(Collected data entries)
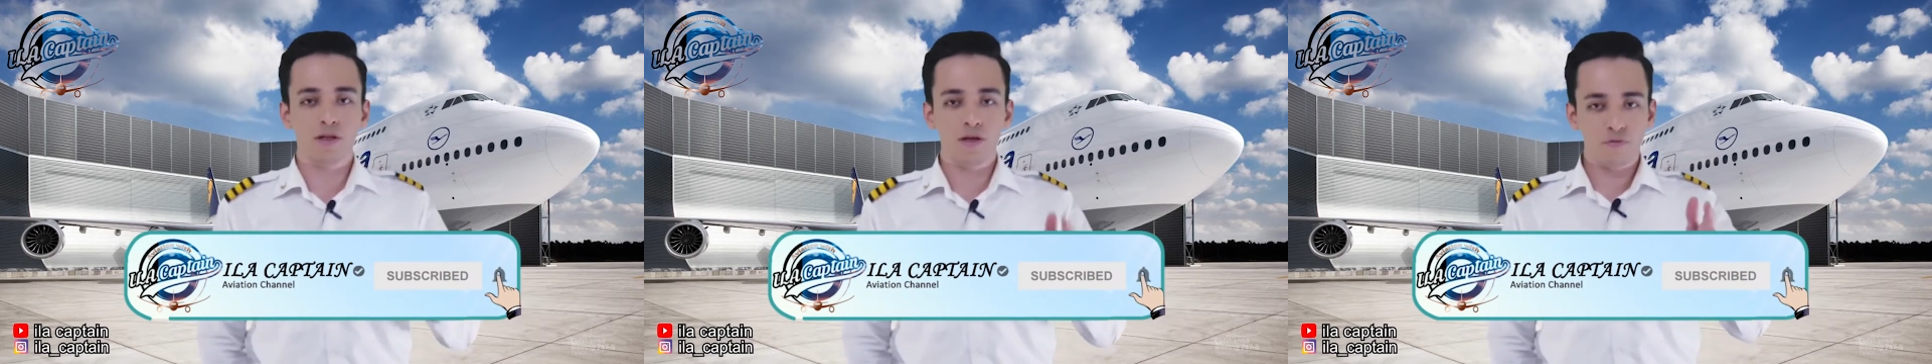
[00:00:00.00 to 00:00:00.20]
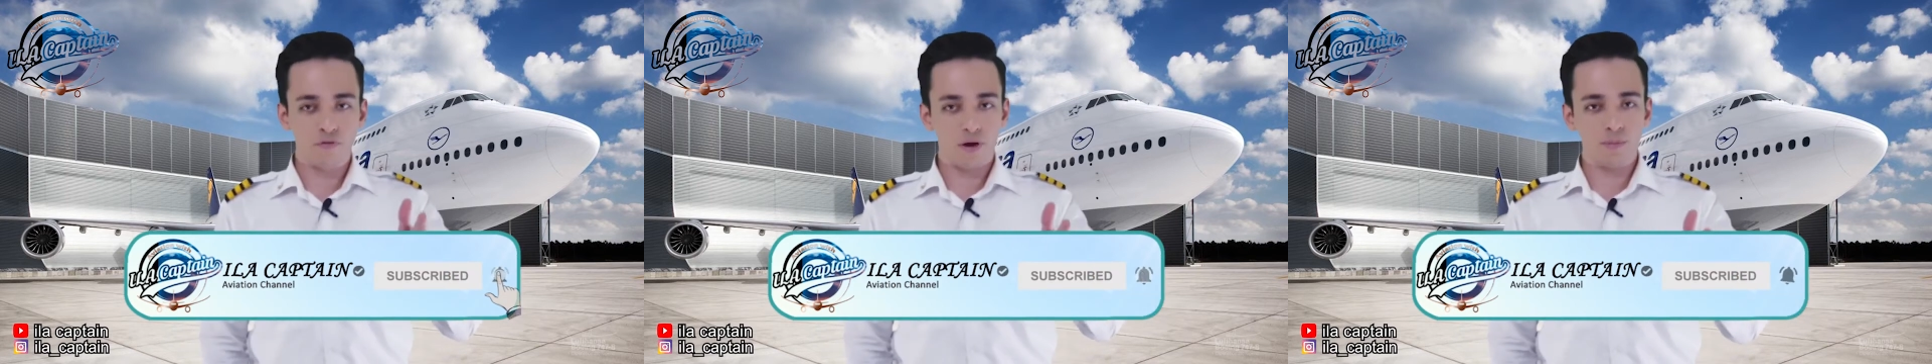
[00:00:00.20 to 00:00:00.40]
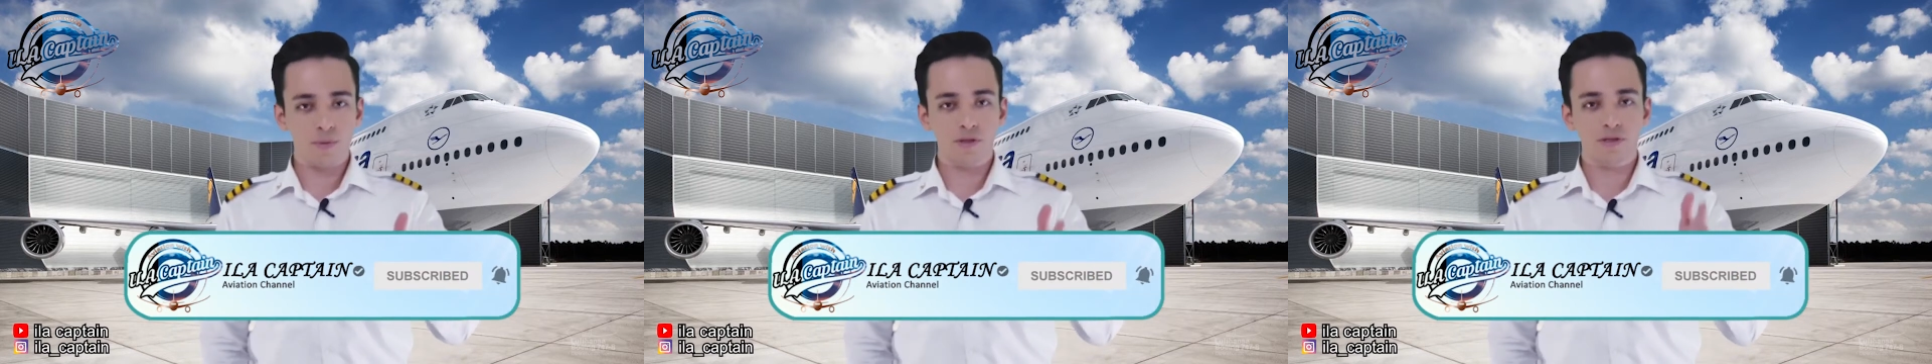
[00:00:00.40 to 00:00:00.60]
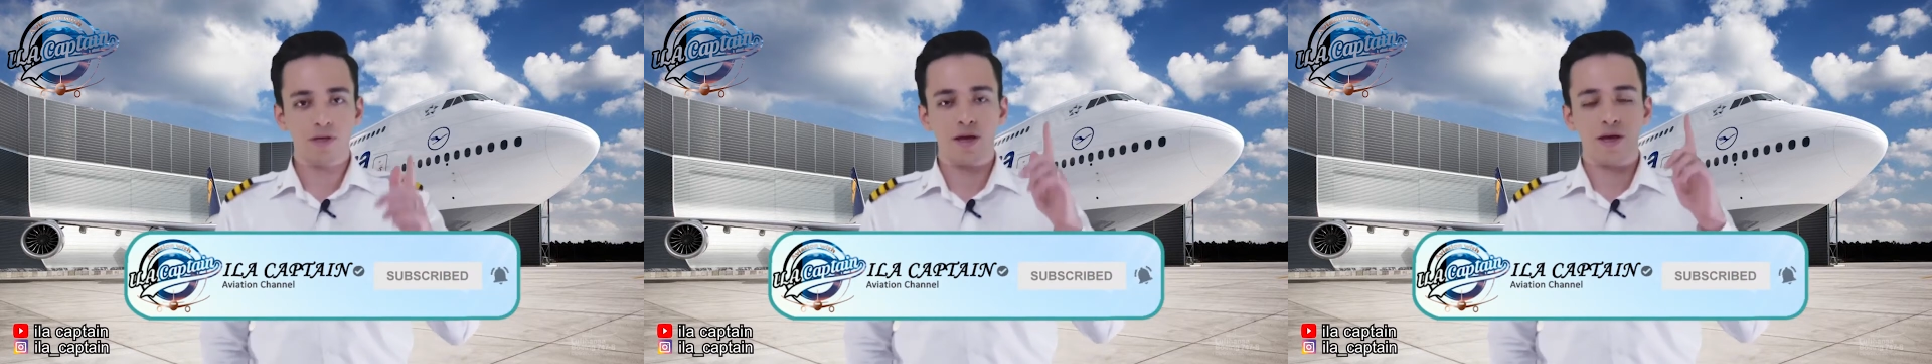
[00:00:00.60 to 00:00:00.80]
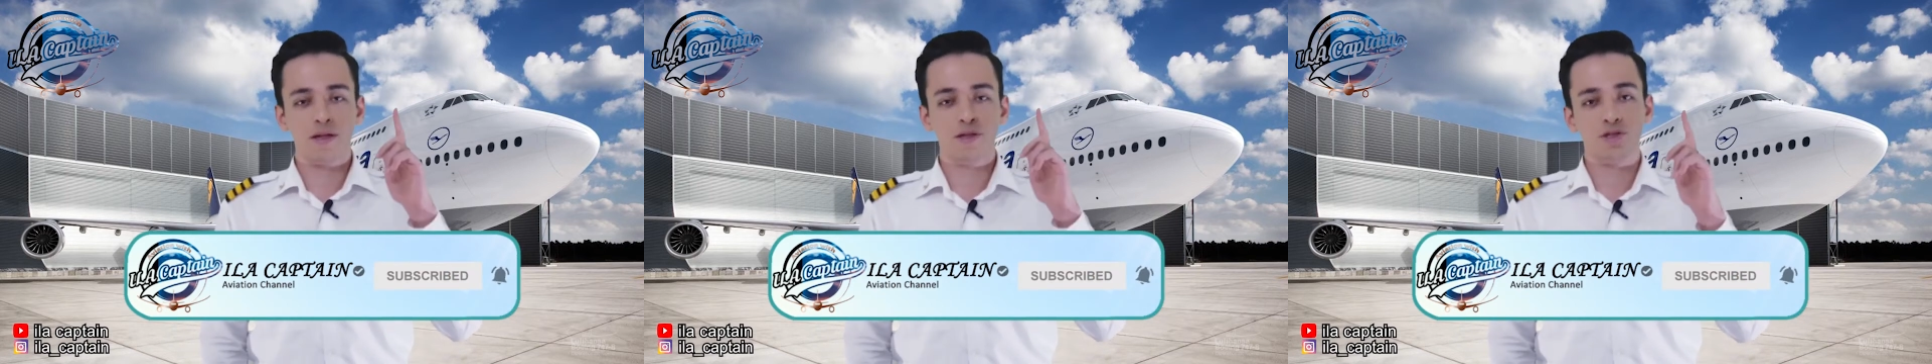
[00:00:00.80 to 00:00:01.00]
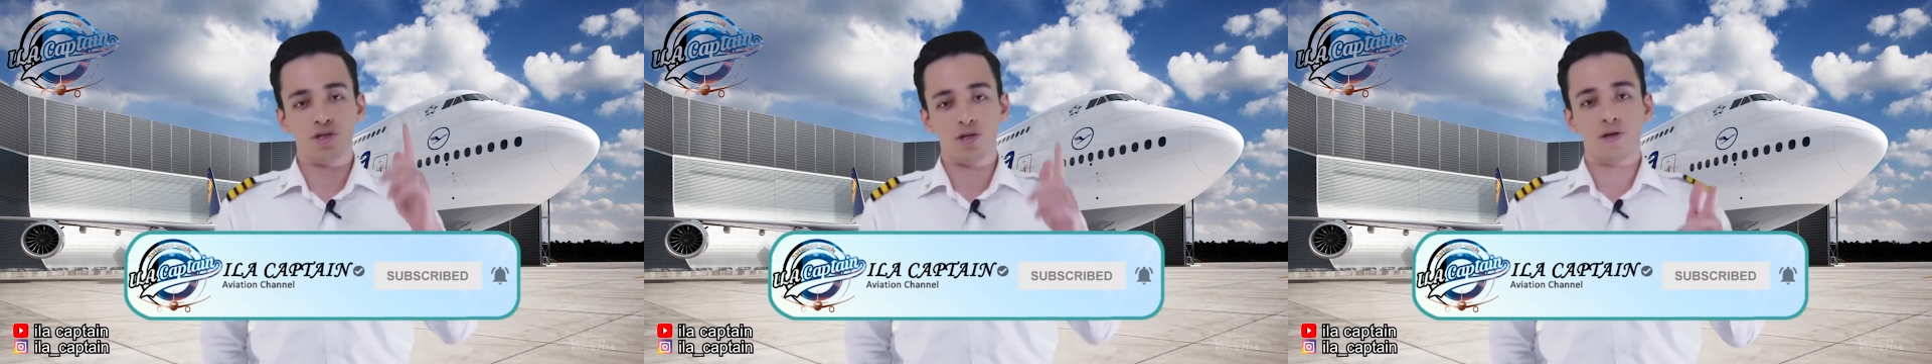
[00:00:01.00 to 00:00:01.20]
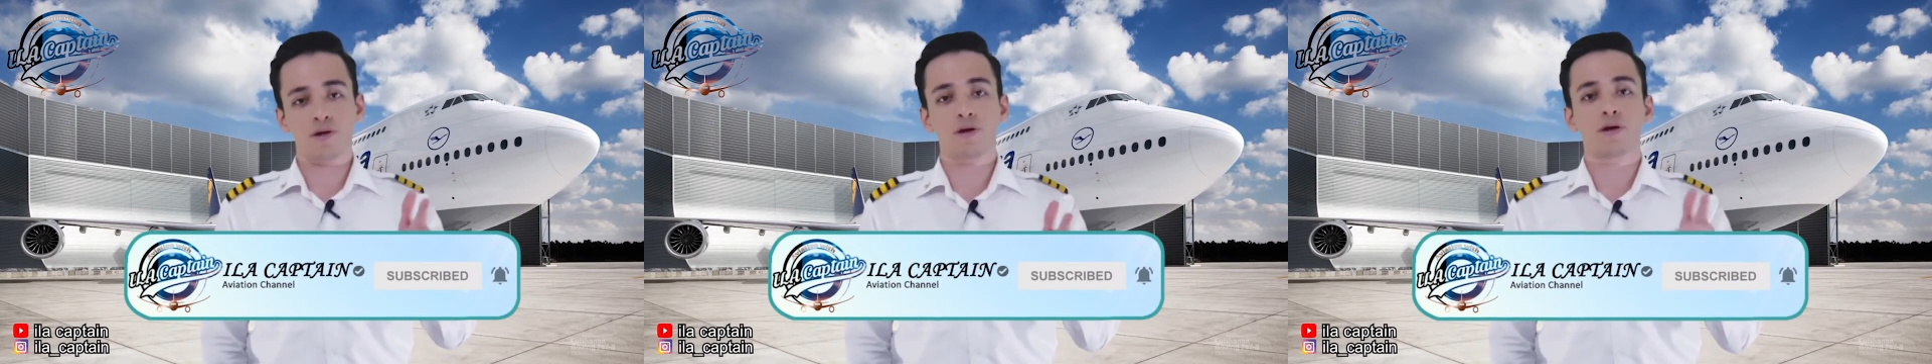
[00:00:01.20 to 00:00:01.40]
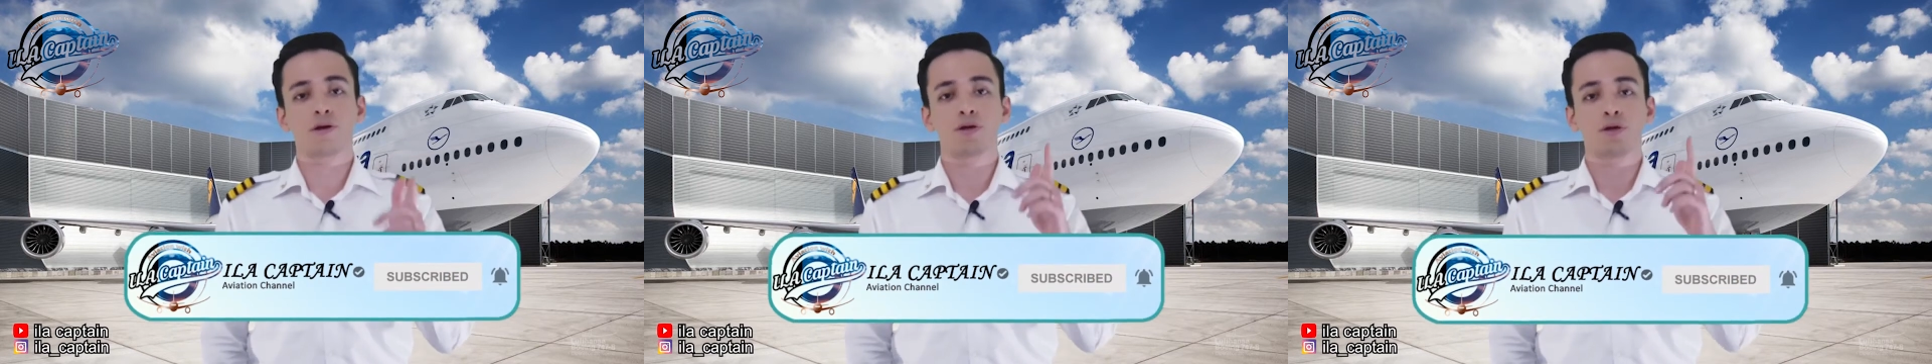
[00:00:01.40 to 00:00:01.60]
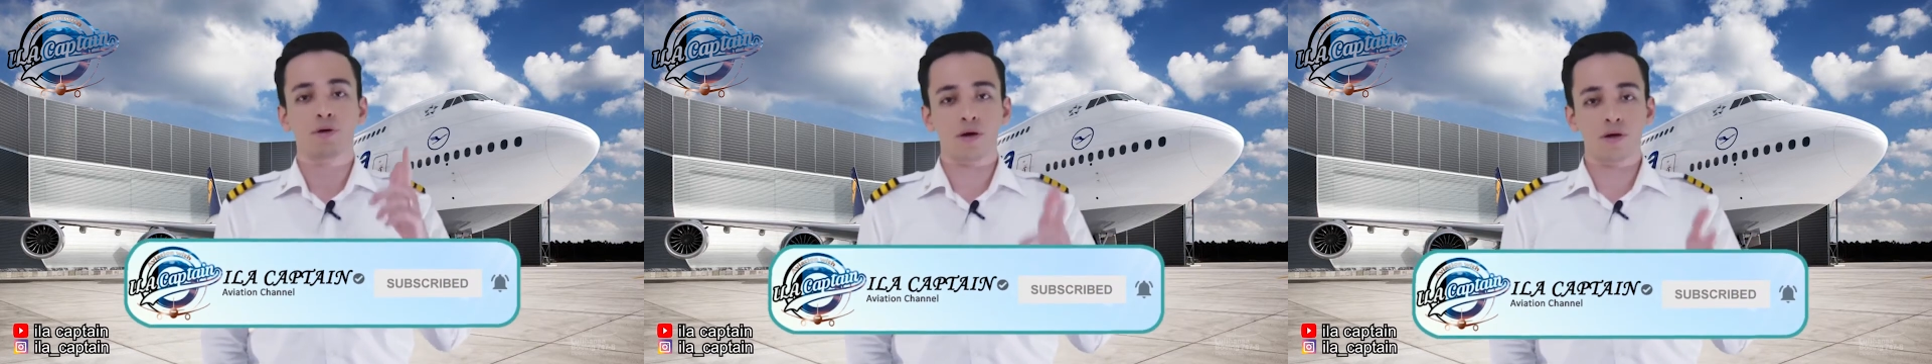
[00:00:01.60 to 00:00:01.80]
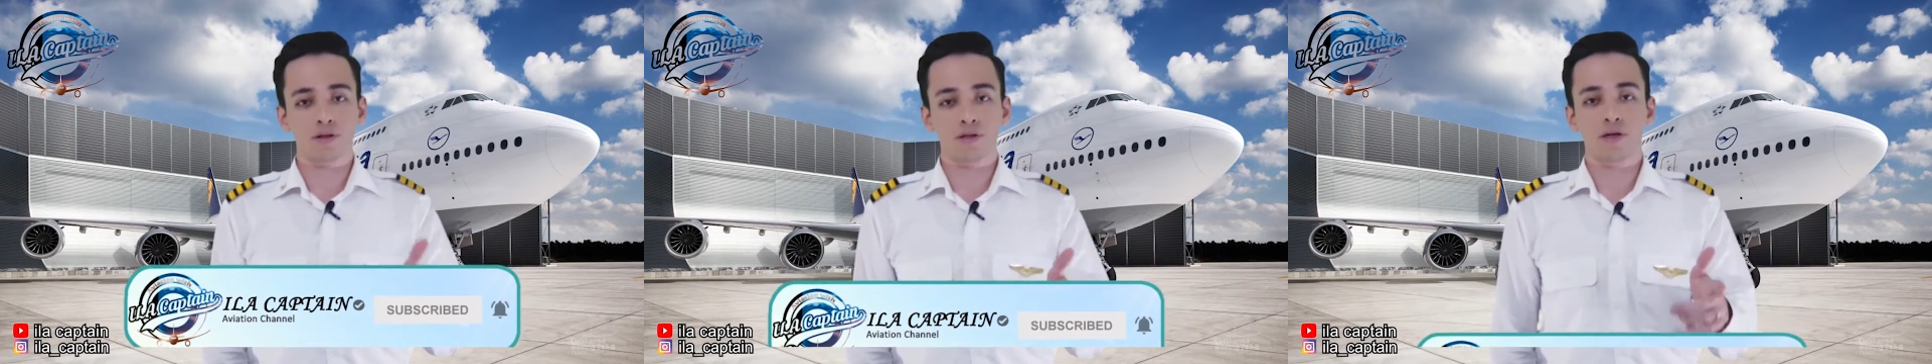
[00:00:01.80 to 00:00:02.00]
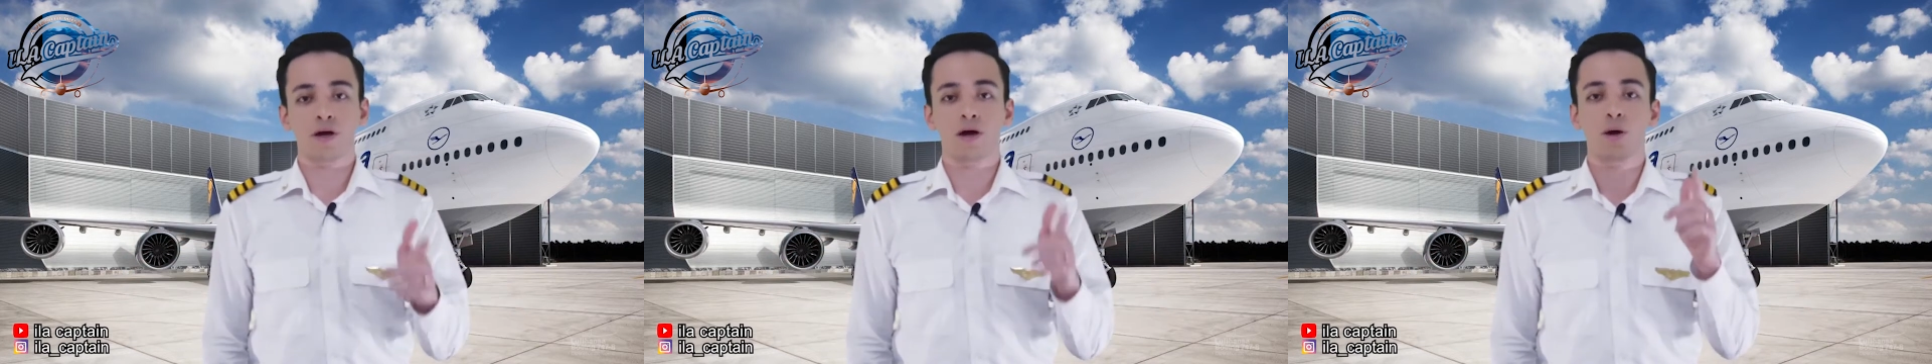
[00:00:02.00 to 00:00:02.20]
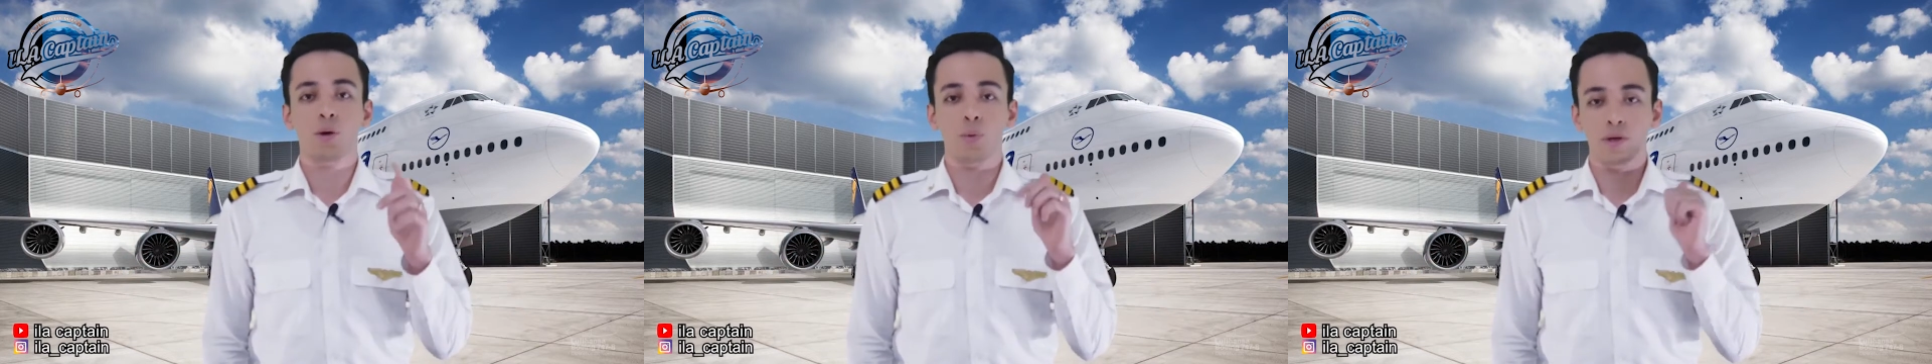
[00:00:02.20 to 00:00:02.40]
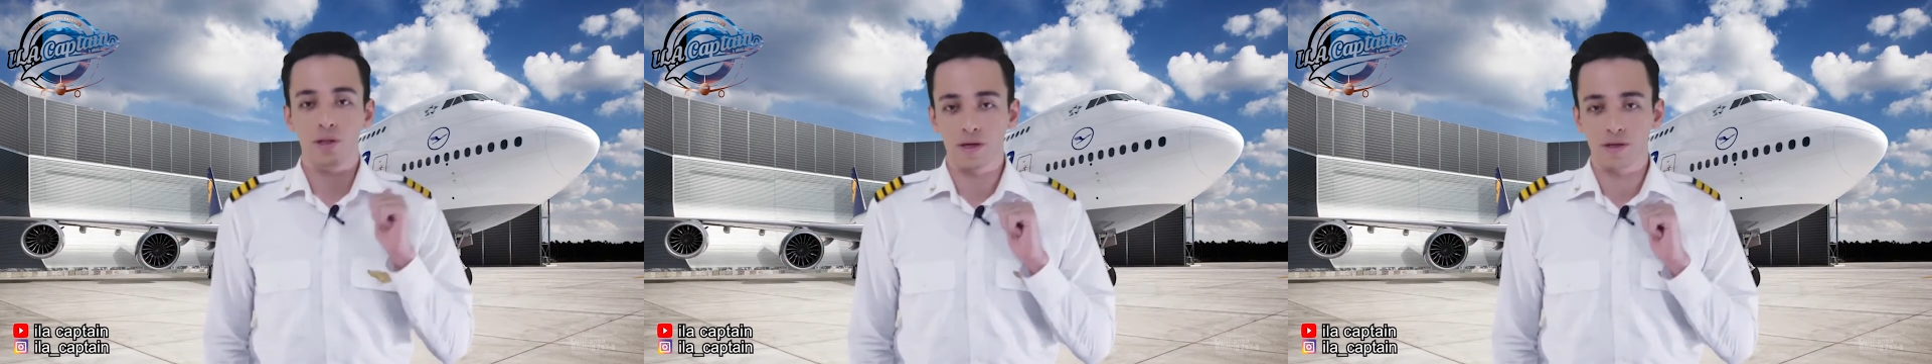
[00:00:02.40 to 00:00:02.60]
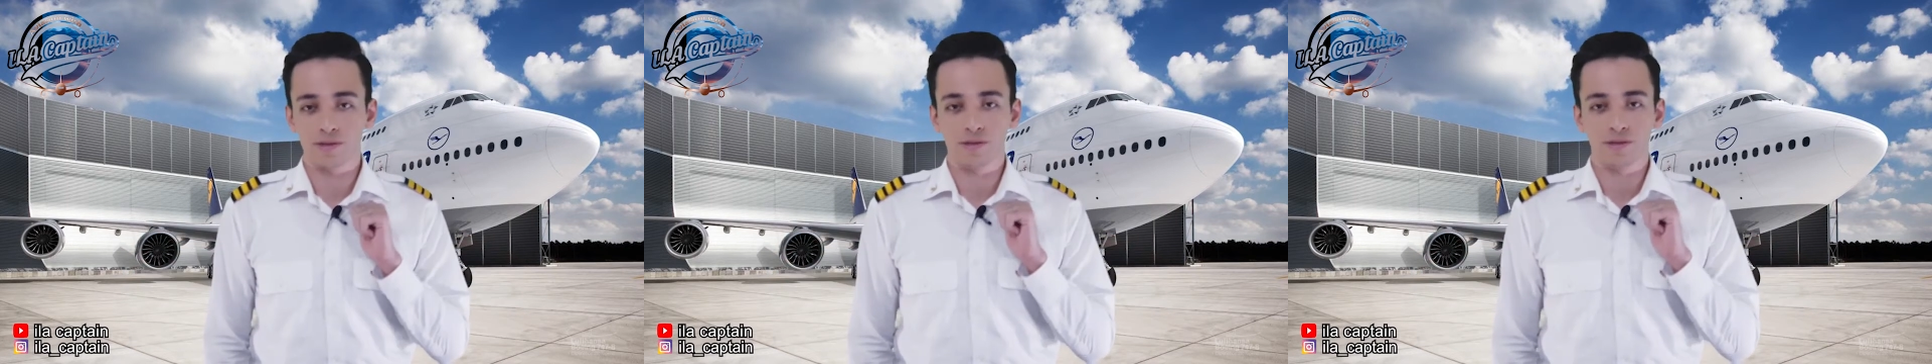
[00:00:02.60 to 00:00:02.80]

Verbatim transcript: Leave comments and share your idea with us.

- **Work instructions**:
Please print the data above in its entirety, exactly, but without any picture.

- **Your response**:
[00:00:00.00 to 00:00:00.20]
[00:00:00.20 to 00:00:00.40]
[00:00:00.40 to 00:00:00.60]
[00:00:00.60 to 00:00:00.80]
[00:00:00.80 to 00:00:01.00]
[00:00:01.00 to 00:00:01.20]
[00:00:01.20 to 00:00:01.40]
[00:00:01.40 to 00:00:01.60]
[00:00:01.60 to 00:00:01.80]
[00:00:01.80 to 00:00:02.00]
[00:00:02.00 to 00:00:02.20]
[00:00:02.20 to 00:00:02.40]
[00:00:02.40 to 00:00:02.60]
[00:00:02.60 to 00:00:02.80]

Verbatim transcript: Leave comments and share your idea with us.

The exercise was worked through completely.